YOUR OBJECTIVE =>
Quote, exactly, the line holding "[93.52-94.02s]" and all lines after it to the end of the records below. Exclude pictures.

::::

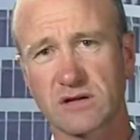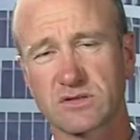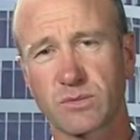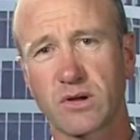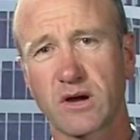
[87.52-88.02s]
our
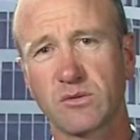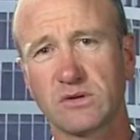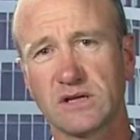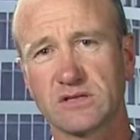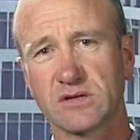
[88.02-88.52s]
supply.
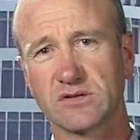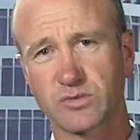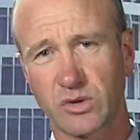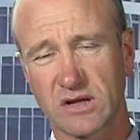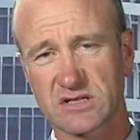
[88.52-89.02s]
We need to
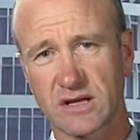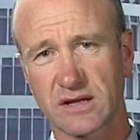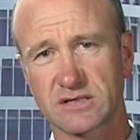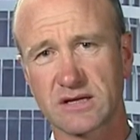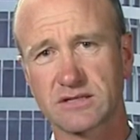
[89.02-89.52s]
spread our
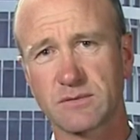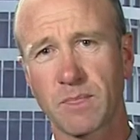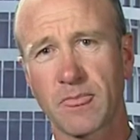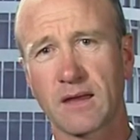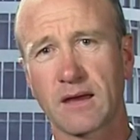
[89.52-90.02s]
selling
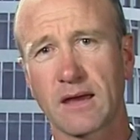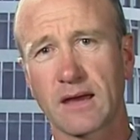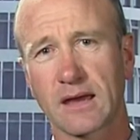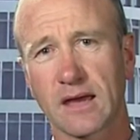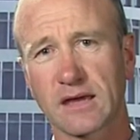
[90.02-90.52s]
season,
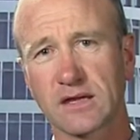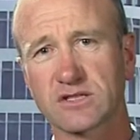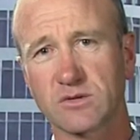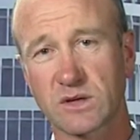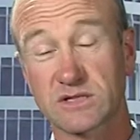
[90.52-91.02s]
again,
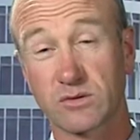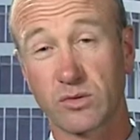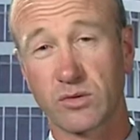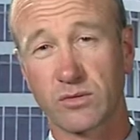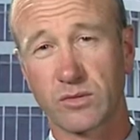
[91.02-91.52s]
so that we can sell
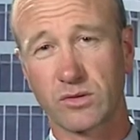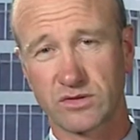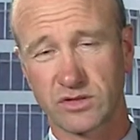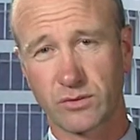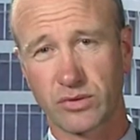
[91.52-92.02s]
more
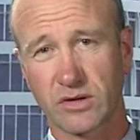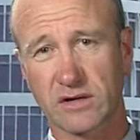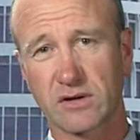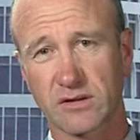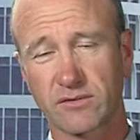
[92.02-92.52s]
chilled
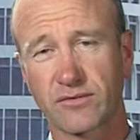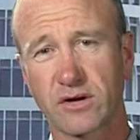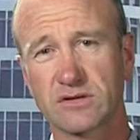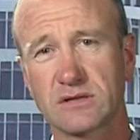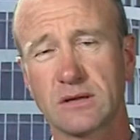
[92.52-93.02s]
product rather than
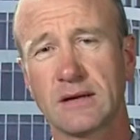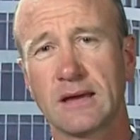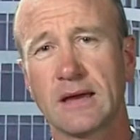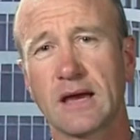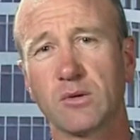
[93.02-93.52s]
frozen.
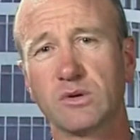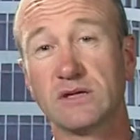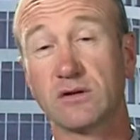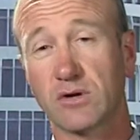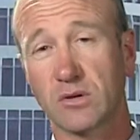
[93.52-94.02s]
We
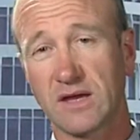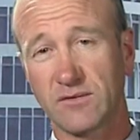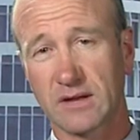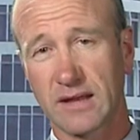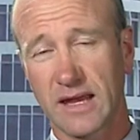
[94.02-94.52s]
need to grow
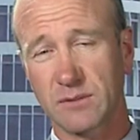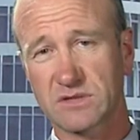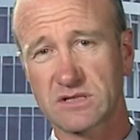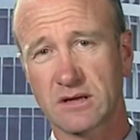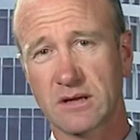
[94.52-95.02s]
heavier
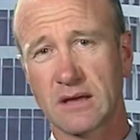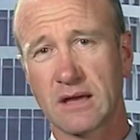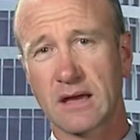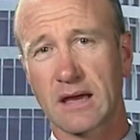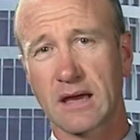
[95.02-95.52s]
lambs,
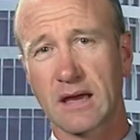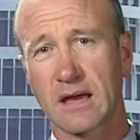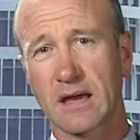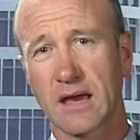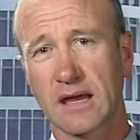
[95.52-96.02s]

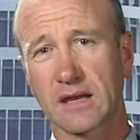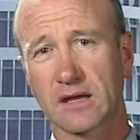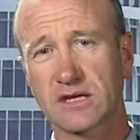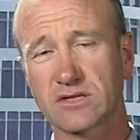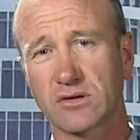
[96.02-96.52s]
and I
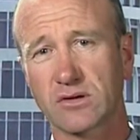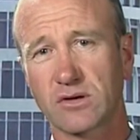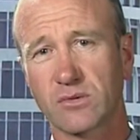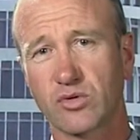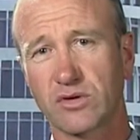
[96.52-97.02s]
guess
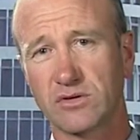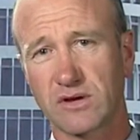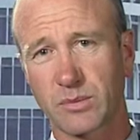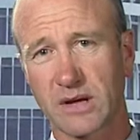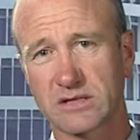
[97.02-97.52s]
on a more
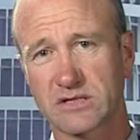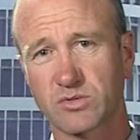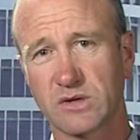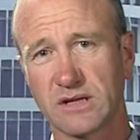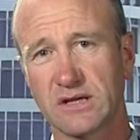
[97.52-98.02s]
indirect
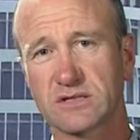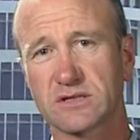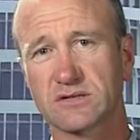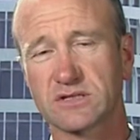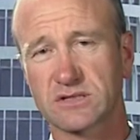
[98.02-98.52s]
basis, we need
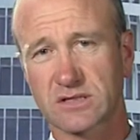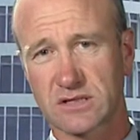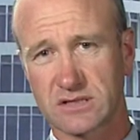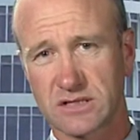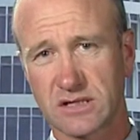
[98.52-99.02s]
to just
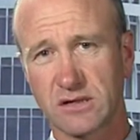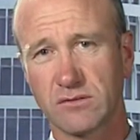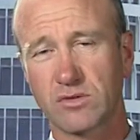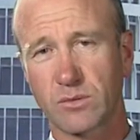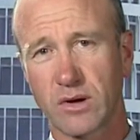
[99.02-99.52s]
continue
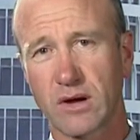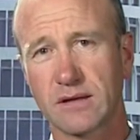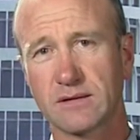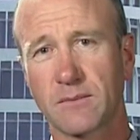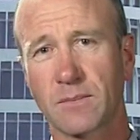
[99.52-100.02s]
to remind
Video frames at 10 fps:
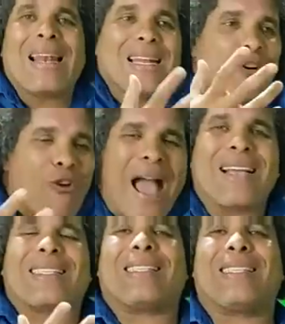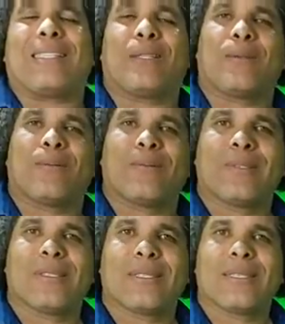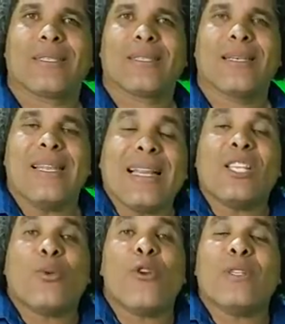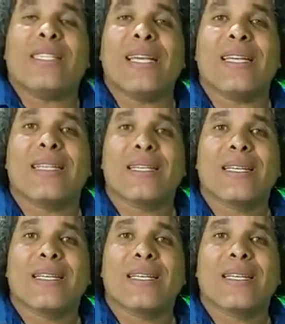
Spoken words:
in the ranks. That is where you see it.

::::

SOLUTION TO THIS EXERCISE =>
[93.52-94.02s]
We
[94.02-94.52s]
need to grow
[94.52-95.02s]
heavier
[95.02-95.52s]
lambs,
[95.52-96.02s]

[96.02-96.52s]
and I
[96.52-97.02s]
guess
[97.02-97.52s]
on a more
[97.52-98.02s]
indirect
[98.02-98.52s]
basis, we need
[98.52-99.02s]
to just
[99.02-99.52s]
continue
[99.52-100.02s]
to remind
Video frames at 10 fps:
Spoken words:
in the ranks. That is where you see it.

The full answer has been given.